With more than 200 streaming services on the market -- each with its own content library -- that question is becoming more difficult to answer. FX Networks’ most recent Peak TV report found that there were 532 U.S. scripted original dramas, comedies and limited series in 2019, up from 495 in 2018.
And as Netflix Inc. continues to test a shuffle feature that randomly selects content for viewers, polling finds that some streaming service subscribers are interested in technology that will help them simplify their decision making.
A July 17-19 Morning Consult poll found that half of the 1,362 streaming service subscribers surveyed have a hard time deciding what to stream. And data from Reelgood, shared exclusively with Morning Consult, helps illustrate why: The roughly 140 streaming services available in the United States that Reelgood tracks, offer 76,366 movies and 16,177 TV shows for viewers to choose from.
That said, when it comes to the amount of content available on these services, subscribers are largely satisfied with their options: Fifty-eight percent said there are the right amount of entertainment options available to watch on streaming services, while 27 percent said there are too many. The share who are satisfied with the amount of options does not change based on how many streaming services a respondent subscribes to.
“I think it's really important for the consumer to have a significant amount of choices,” said Brad Gastwirth, chief technology strategist with Wedbush Securities. “I agree that consumers are more frustrated now than ever with having more choices, but I also think that's a better thing than having less.”
Steve Nason, director of research at Parks Associates, said with services offering so many films and TV shows, one of the largest challenges facing all OTT services is “content discovery and content recommendation.”

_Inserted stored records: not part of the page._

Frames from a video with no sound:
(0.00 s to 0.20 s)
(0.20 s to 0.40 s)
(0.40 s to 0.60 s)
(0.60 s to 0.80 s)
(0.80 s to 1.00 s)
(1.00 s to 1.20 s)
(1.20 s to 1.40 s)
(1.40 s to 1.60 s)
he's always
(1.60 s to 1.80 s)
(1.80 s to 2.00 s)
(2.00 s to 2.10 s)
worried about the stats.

“The amount of content within a service and across services just makes it overwhelming,” he said.
Subscribers were divided on this point: Forty-six percent said the amount of content on streaming services was overwhelming while 48 percent did not.
Fewer options may be better when it comes to decision making. According to a study published in the journal Nature Human Behaviour, eight to 15 choices is the prime amount for people to pick from when making a decision, providing a variety of options without overwhelming the individual. Gastwirth said that while it varies from service to service, users are often presented with anywhere from six to 18 options when they open an app to watch something.

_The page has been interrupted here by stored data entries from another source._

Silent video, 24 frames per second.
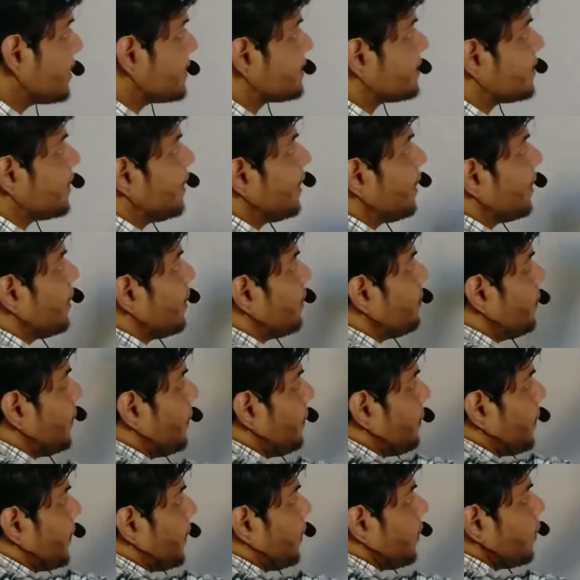the cell
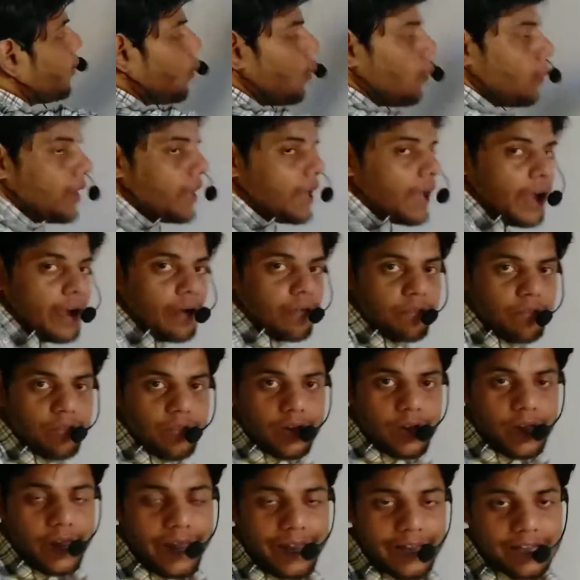membrane we have
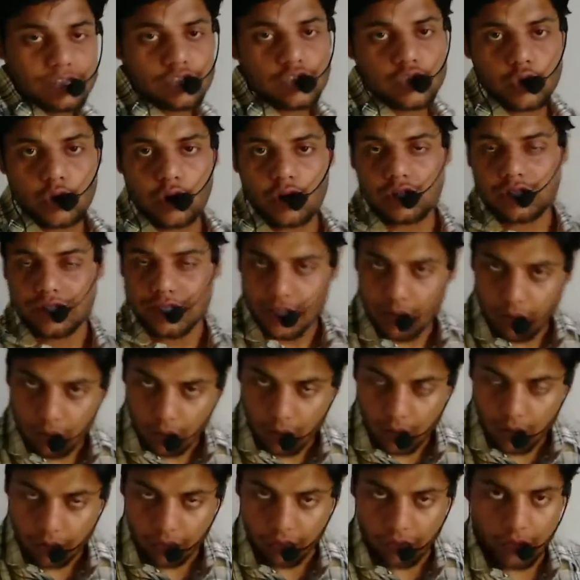
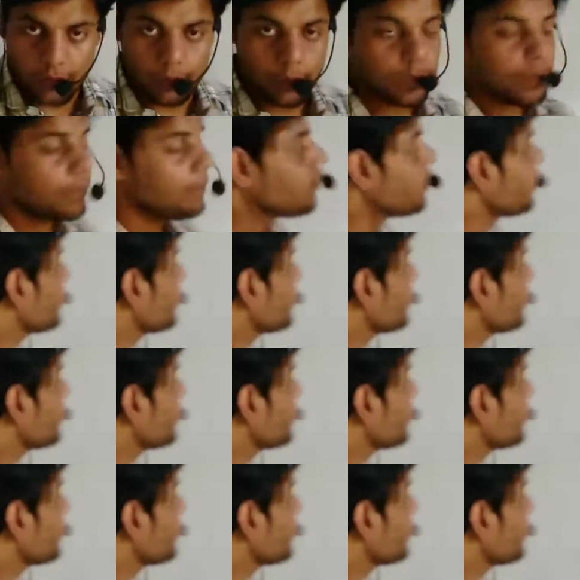extracellular fluid,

The polling comes amid reports that Netflix has begun a second round of testing a shuffle feature that will randomly select a movie or TV show to watch. Netflix, which initially tested the feature in 2019, declined to comment for this story.
More than a third (36 percent) of streaming subscribers said they were likely to use a shuffle feature -- something Nason said could be used to introduce Netflix originals -- but the feature is more popular with consumers who subscribe to multiple platforms: 56 percent of those with access to at least five streaming platforms said they’d be likely to use a shuffle function.
“It certainly is a way for them to better promote their original content and give consumers at least exposure, if not actual engagement with, other content they may be interested in that is originally produced,” Nason said.
But Gastwirth said that while the feature could aid content discovery, it wouldn’t necessarily be a feature that would motivate a potential customer to subscribe, adding that content is still the top draw for consumers considering purchasing a streaming service.
Interest among respondents in top 10 lists, similar to the one Netflix introduced earlier this year, was high, as was grouping similar types of content, something HBO Max and Disney+ have introduced on their platforms, displaying brands such as Marvel and DC Comics together.
Sixty-five percent of streaming subscribers said they were likely to use a top 10 list, while 82 percent said the same of content groupings.
The survey, which was conducted among 2,200 U.S. adults, has a margin of error of 2 percentage points. The subsample of streaming subscribers has a 3-point margin of error.